Mexican artist Alejandrina Herrera’s illustrations capture quirky moments in the life of people and animals. The minimal approach to different life situations using a mix of watercolor, drawings, and mixed media, is quite fun. Also, the soft palette combined with the dark, intricate details of the drawings are spot on.
Murals became popular during the Chicano Movement of the 1970’s, when artists began telling their unique stories on walls throughout the Eastside. Chicanos at this time lacked representation in public life, with neither a strong voice in elections, nor elected representatives. Murals became a way to communicate community concerns about police brutality, immigration, drugs, gang violence and other difficulties of a life of poverty.
At the Estrada Courts housing project in Boyle Heights, the walls are time capsules of the Chicano art movement.
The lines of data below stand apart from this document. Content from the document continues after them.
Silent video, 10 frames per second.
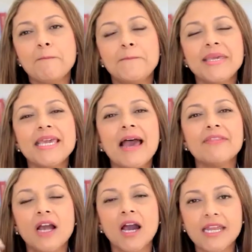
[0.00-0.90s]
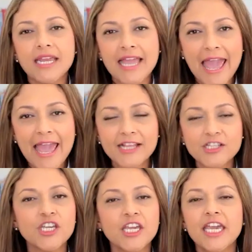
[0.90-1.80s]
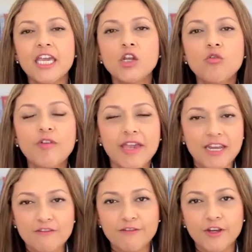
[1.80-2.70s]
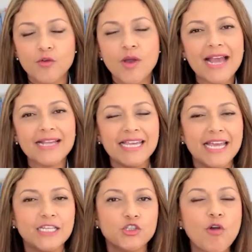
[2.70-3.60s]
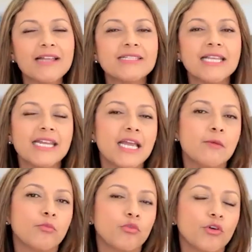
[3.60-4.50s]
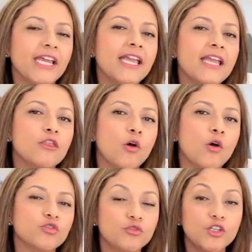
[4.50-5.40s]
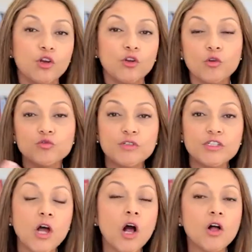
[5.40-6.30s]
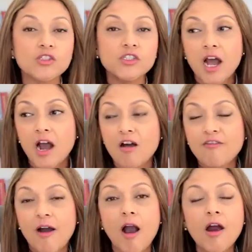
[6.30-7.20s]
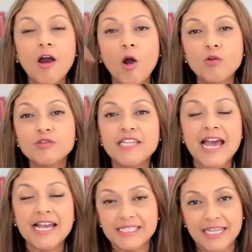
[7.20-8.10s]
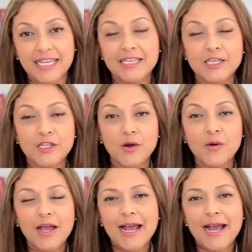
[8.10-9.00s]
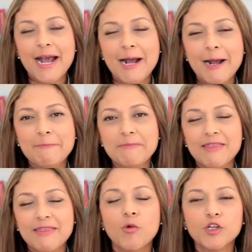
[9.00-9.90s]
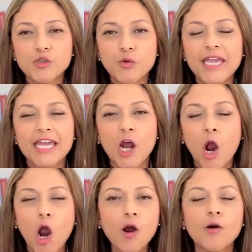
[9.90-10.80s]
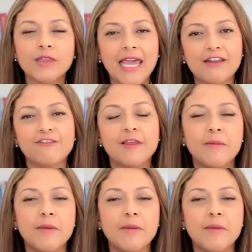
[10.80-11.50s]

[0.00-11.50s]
be at the cutting edge, innovating for you guys, and translating and bringing those results of our own testing, that we're doing in our own land flipping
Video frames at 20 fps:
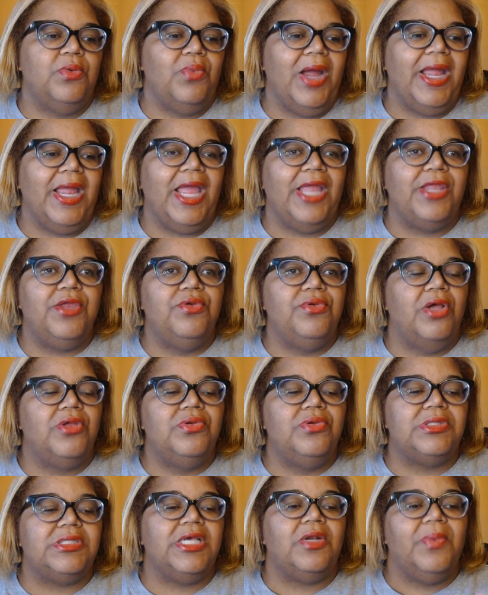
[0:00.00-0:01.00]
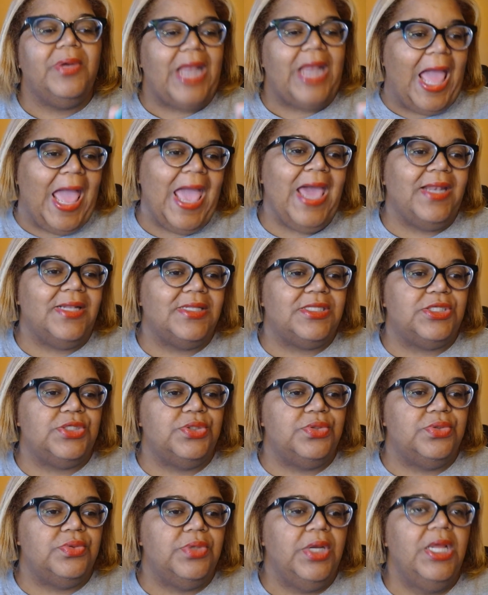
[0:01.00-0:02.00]
way and you know you said it with an
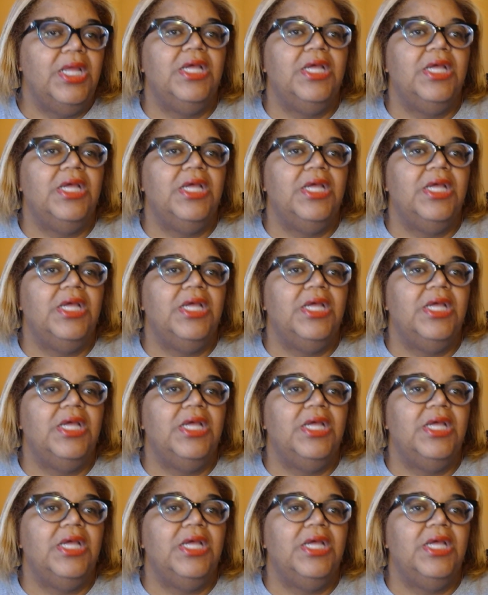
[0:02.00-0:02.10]
attitude.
Mexican-American artists began emblazoning drab cinder-block and stucco walls with brightly colored murals, which represented the dreams, aspirations and cultural pride of a population that might have otherwise felt trapped in their environs.
The streets of Boyle Heights are like an art gallery, with walls that act as canvases. Images of brown pride and indigenous symbols tell stories from the past, and the now faded colors of decades-old murals still brighten the community.
Chicago based artist Maria Tomasula creates highly realistic oil paintings that add a touch of magic to still lifes and the human figure. Influenced by the bright palette and painting of her Mexican heritage, her arrangements of fruits, flowers, skulls and floating bodies that shimmer like jewels are exceptionally colorful, sensual, and even dark at times, while touching upon subjects like religion, life and death, and the beauty of nature.
Gustavo Rimada’s paintings exude a particular blend of influences and a very unique emotion. They are composed through cleverly interwoven references on pin-up artists, pictorial elements taken from the tattoo craft and emblematic representations drawn from the rich and vibrant Mexican history.
Stacey Rozich is a prolific artist, balancing gallery shows, commercial projects, and occasional album covers with personal projects, all while keeping her practice simple and open. Theatrically-staged landscapes made of costumed creatures and ornamental tombstones; fire and water restricted on a page as if a prop; humorous takes on the happenings of Coney Island; romance after death; such is her work.
Based in Los Feliz, California, Rozich is known for her folk and Pop art-inspired gouaches. She explores worldly notions of death, attaching an uncannily humorous spin to her works. Her creations are vividly captivating, and a well informed portrayal of the inherent nature of death, life, and daily interaction featured in mythology. Rozich’s work is both gentle and overwhelming, her vivid palette a reflection of her natural leaning towards visual chaos.
With a deep respect and adoration for history and craftsmanship, Rozich pulls from the world of performance and folk art, explaining her adoration for the complexity of Mexican culture: “There are so many states in Mexico with different aesthetics and materials and color palettes which are incredibly rich and deeply spirited and that they can be at once identifiable and united and also very different, that appeals to me.”